**THE TASK**: An exact copy of every record is needed, with all pictures omitted.

::::::

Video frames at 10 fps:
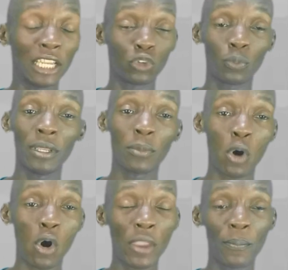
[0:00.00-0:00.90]
it will be
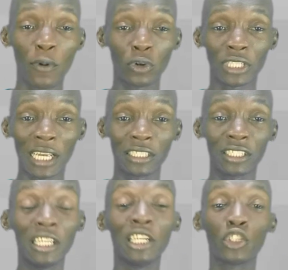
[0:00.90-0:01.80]
more
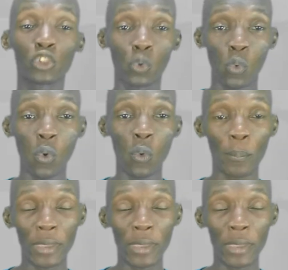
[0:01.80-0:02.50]
important to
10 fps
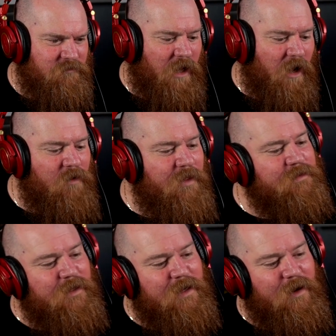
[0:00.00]
Oh, that's
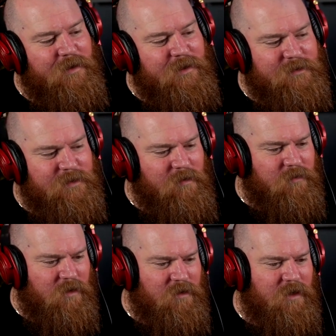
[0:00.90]
only a couple of years old.
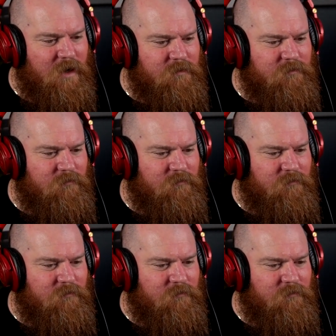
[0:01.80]
Okay.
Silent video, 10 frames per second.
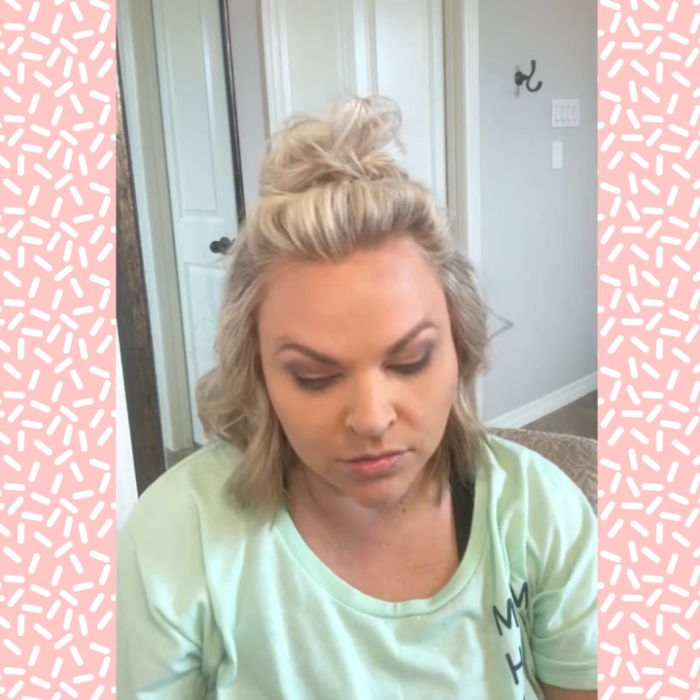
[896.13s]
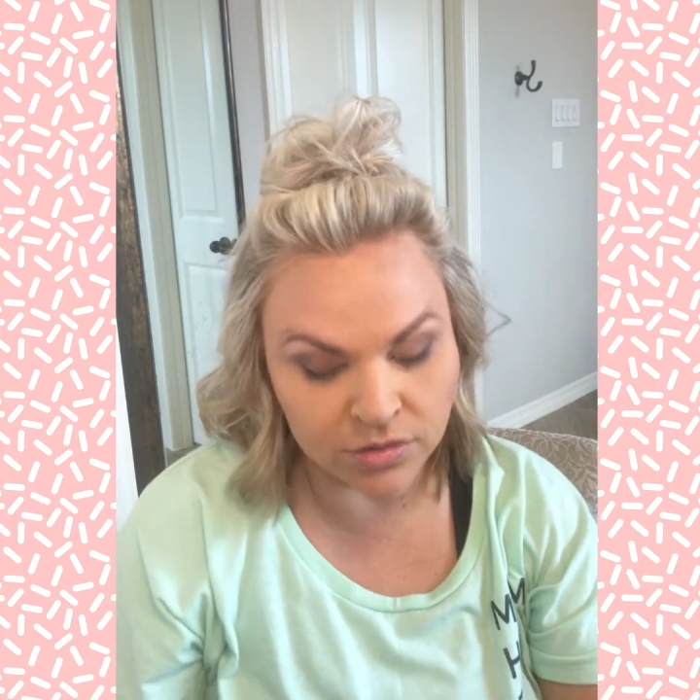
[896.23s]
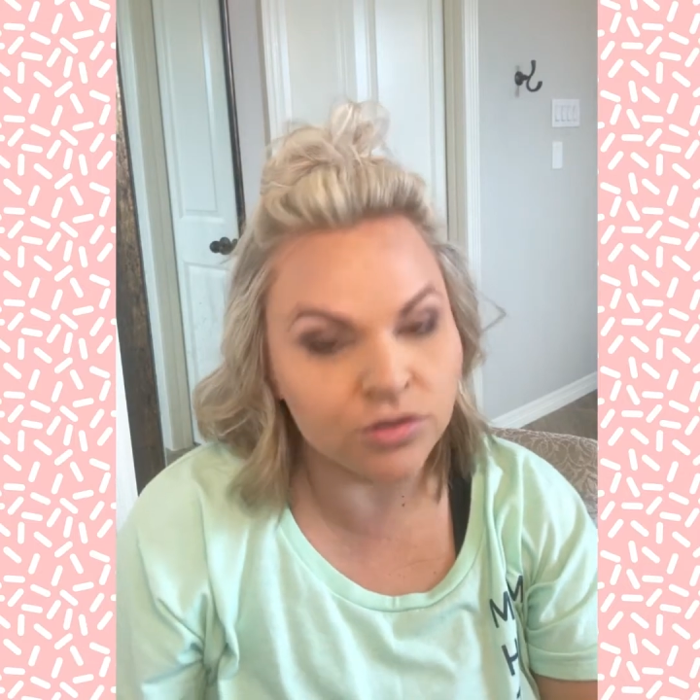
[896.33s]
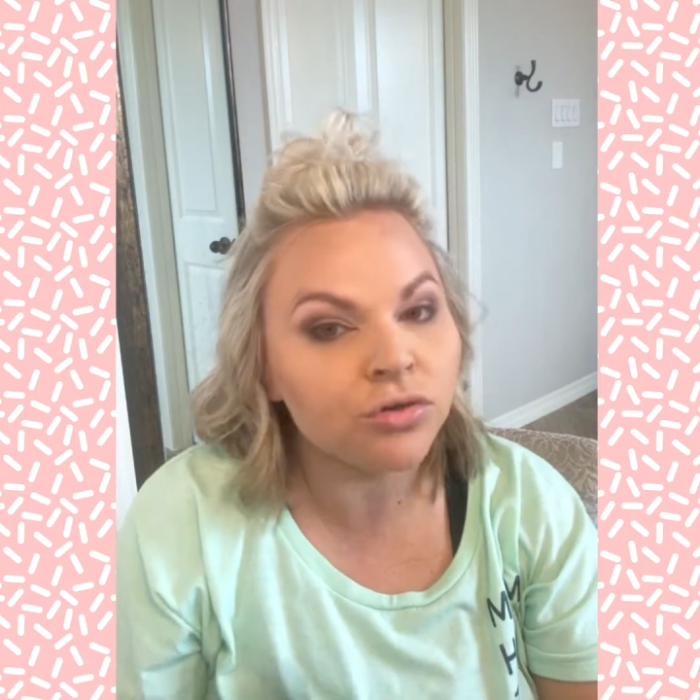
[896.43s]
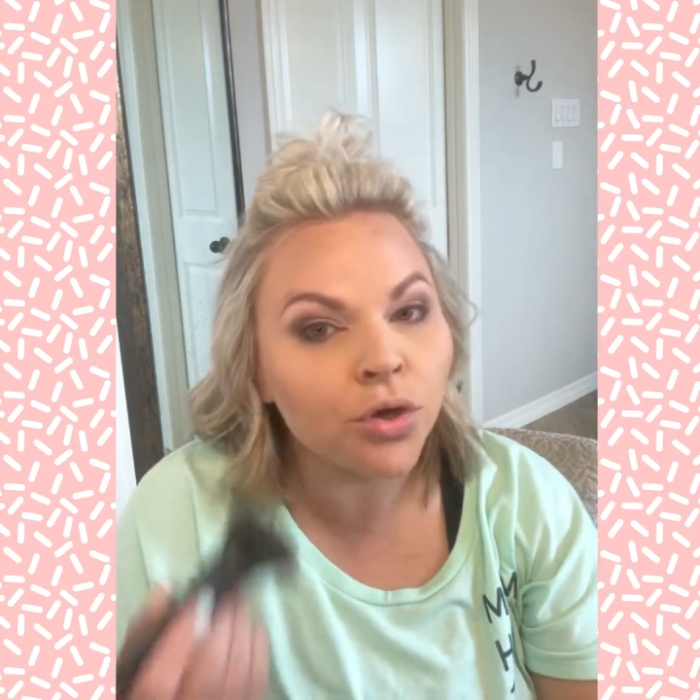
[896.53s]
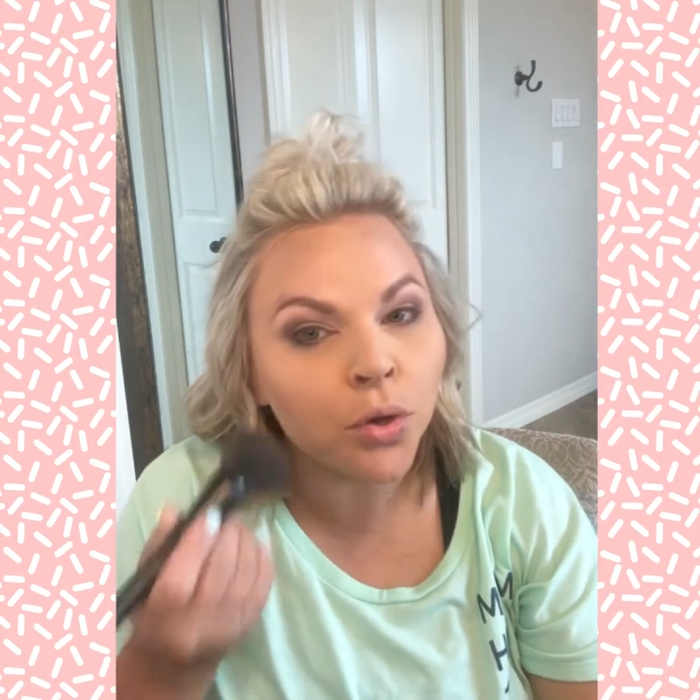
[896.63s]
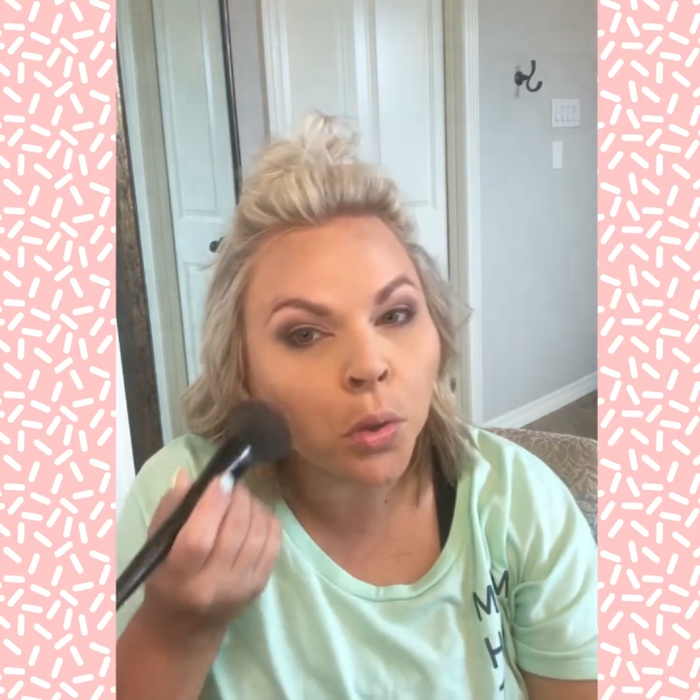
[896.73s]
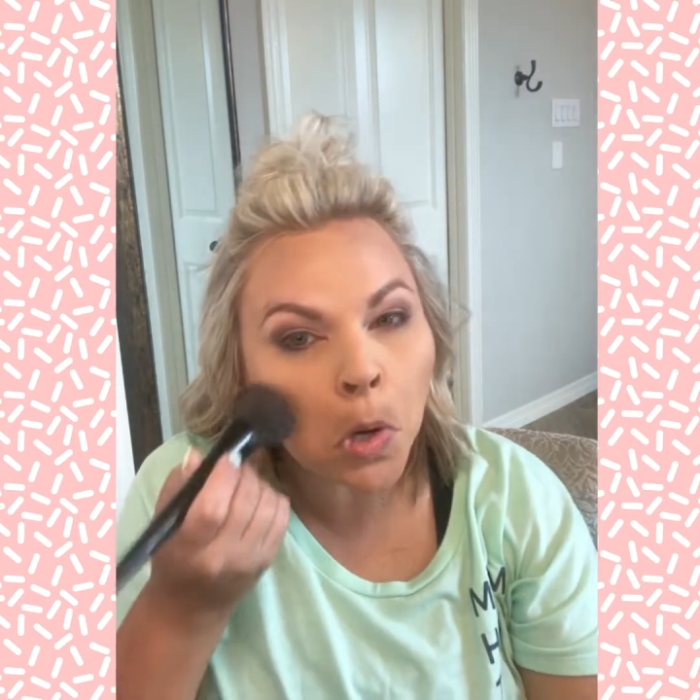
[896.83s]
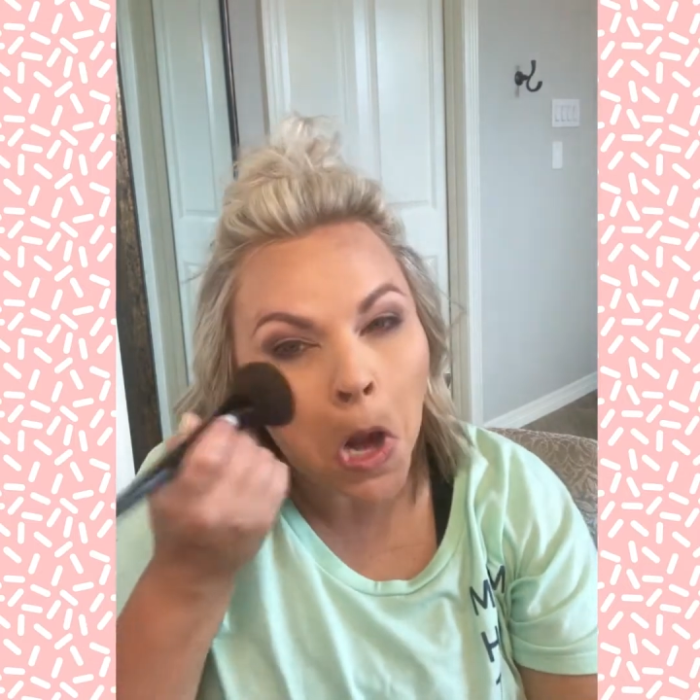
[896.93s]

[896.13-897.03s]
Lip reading: Did you know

::::::

**TASK OUTPUT**:
Video frames at 10 fps:
[0:00.00-0:00.90]
it will be
[0:00.90-0:01.80]
more
[0:01.80-0:02.50]
important to
10 fps
[0:00.00]
Oh, that's
[0:00.90]
only a couple of years old.
[0:01.80]
Okay.
Silent video, 10 frames per second.
[896.13s]
[896.23s]
[896.33s]
[896.43s]
[896.53s]
[896.63s]
[896.73s]
[896.83s]
[896.93s]

[896.13-897.03s]
Lip reading: Did you know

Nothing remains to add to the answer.